Mr Burke, who spent about $3m building two modern, temperature-controlled sheds for 106,000 birds near Tamworth prior to current cage designs becoming law in 2008, said he would need another $3.2m to double his housing area if he switched to barn-laid production.
He estimated only 60pc of the industry upgrade costs incurred with new cage rules legislated 14 years ago had so far been paid for.
“It would cripple producers and savagely cut Australian egg production – and increase egg prices – if more big changes were introduced at this point,” Mr Burke said.
He knew of egg producers who had switched to free-range, but now struggled with unanticipated higher labour and feed costs and lower productivity and bird health issues, plus tight margins.

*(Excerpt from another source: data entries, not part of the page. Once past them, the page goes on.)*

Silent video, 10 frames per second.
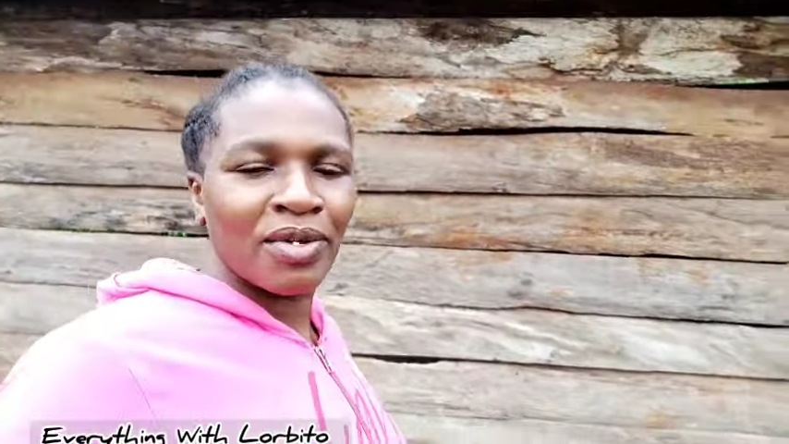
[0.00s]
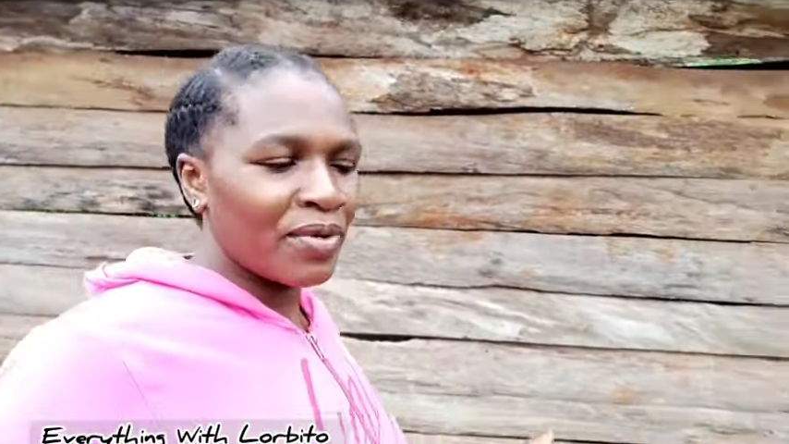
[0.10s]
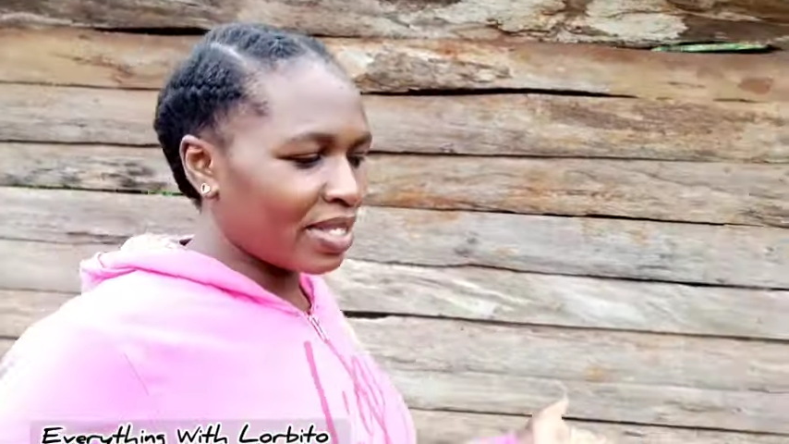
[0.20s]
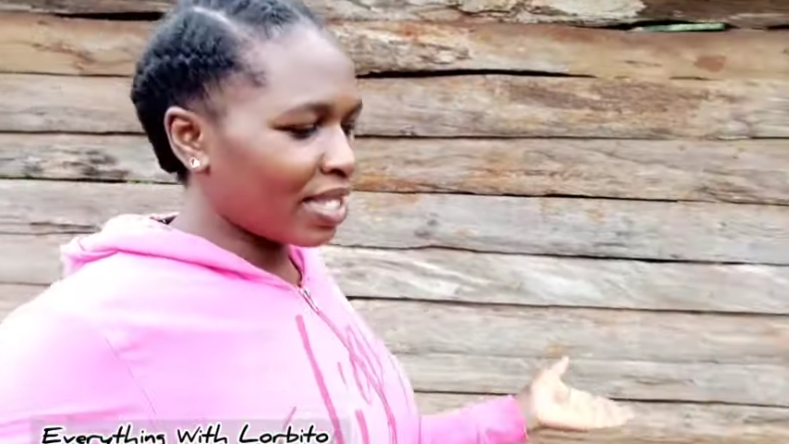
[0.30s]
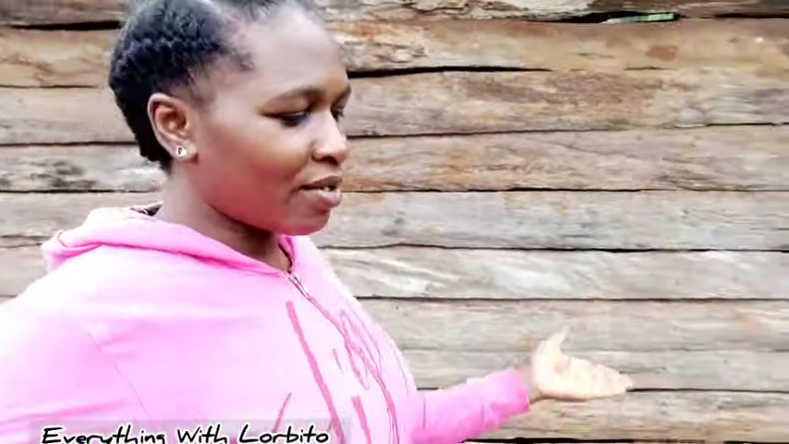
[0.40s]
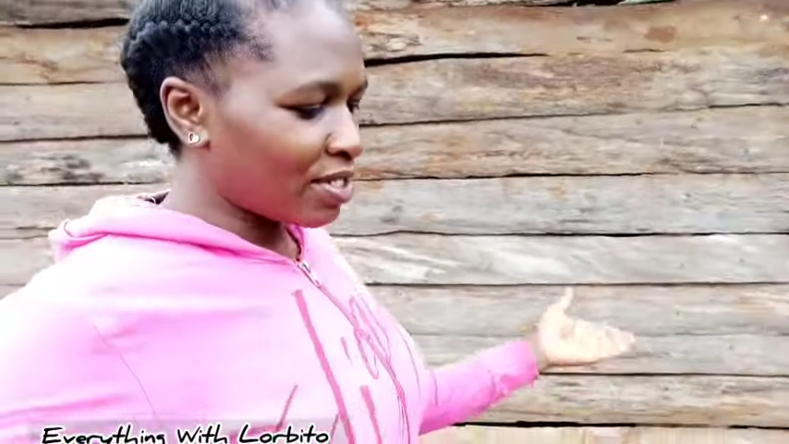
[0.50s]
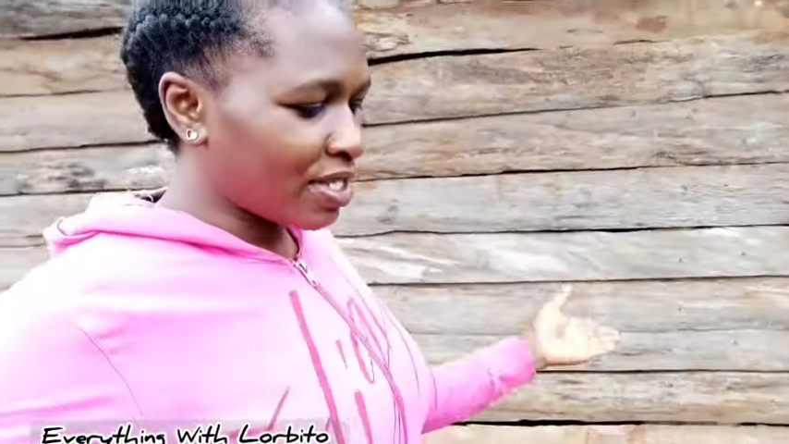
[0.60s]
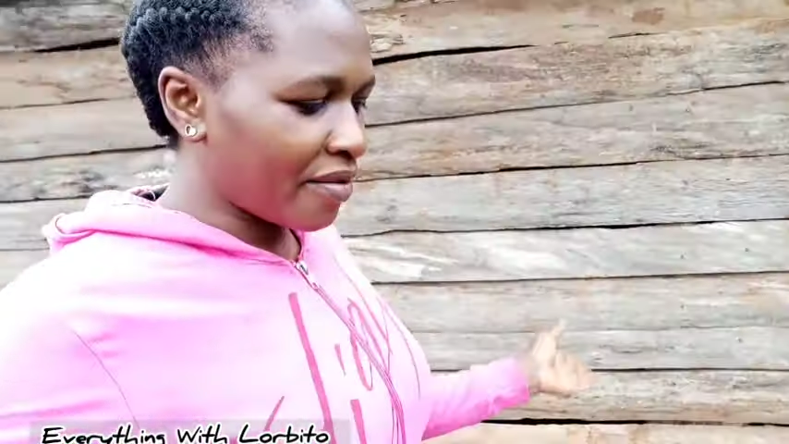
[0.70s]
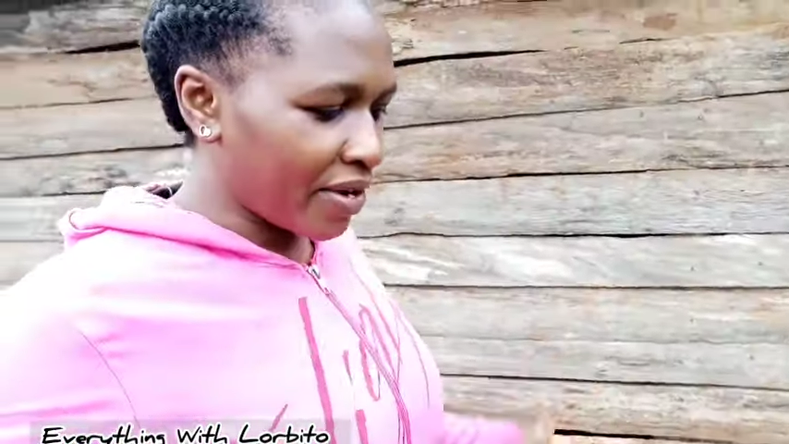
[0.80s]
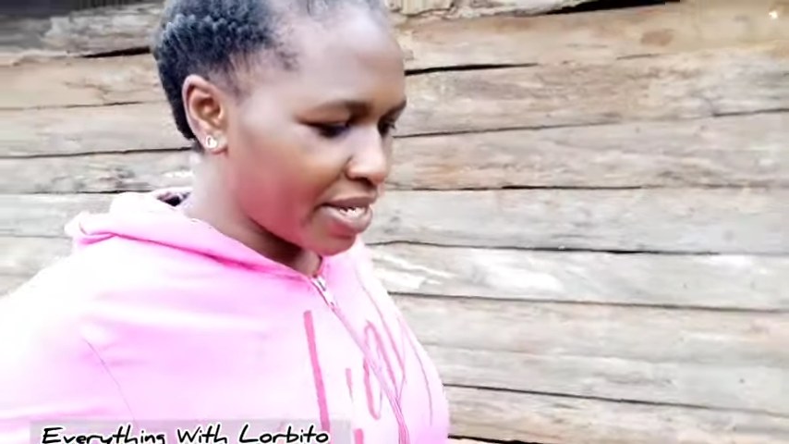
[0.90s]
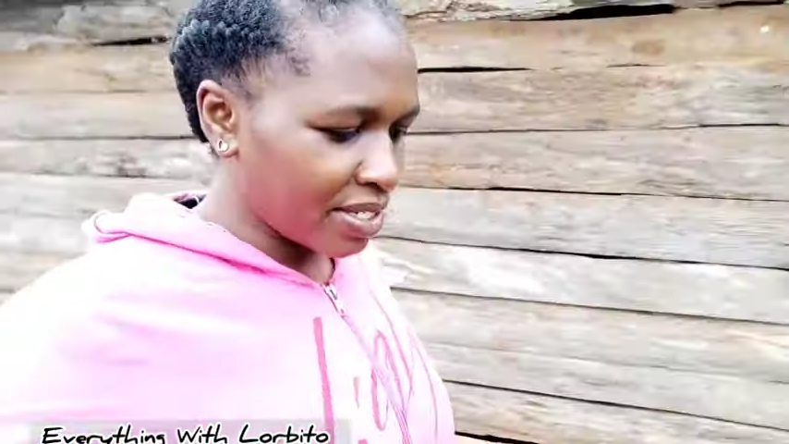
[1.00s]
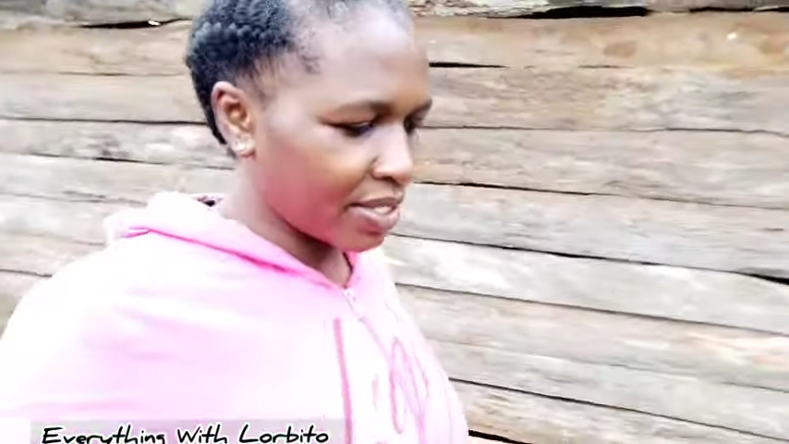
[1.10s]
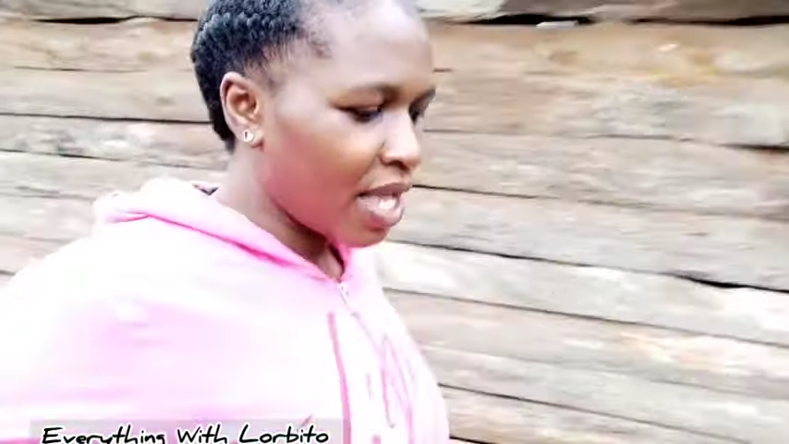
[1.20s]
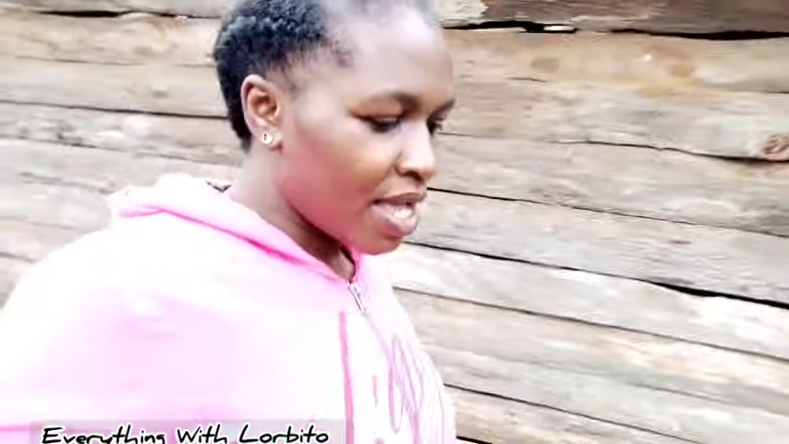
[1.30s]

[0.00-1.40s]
without the rains.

EFA’s Mr Dunn said farmers would not be bullied by single interest activists, but would work with the various, health, welfare and industry experts drawing up the new welfare standards.
“We support the process and its integrity so far and we anticipate we’ll welcome the standards decided,” he said.
“However, we fully expect a well-funded and sensationalised publicity campaign and click bait protests designed hijack debate and demonise egg producers.
“The best we can do is make sure consumers are aware caged housing is acknowledged as safer, cleaner and healthier.
“Hen mortality rates are less than three per cent in caged systems, but in double digits in free-range environments.”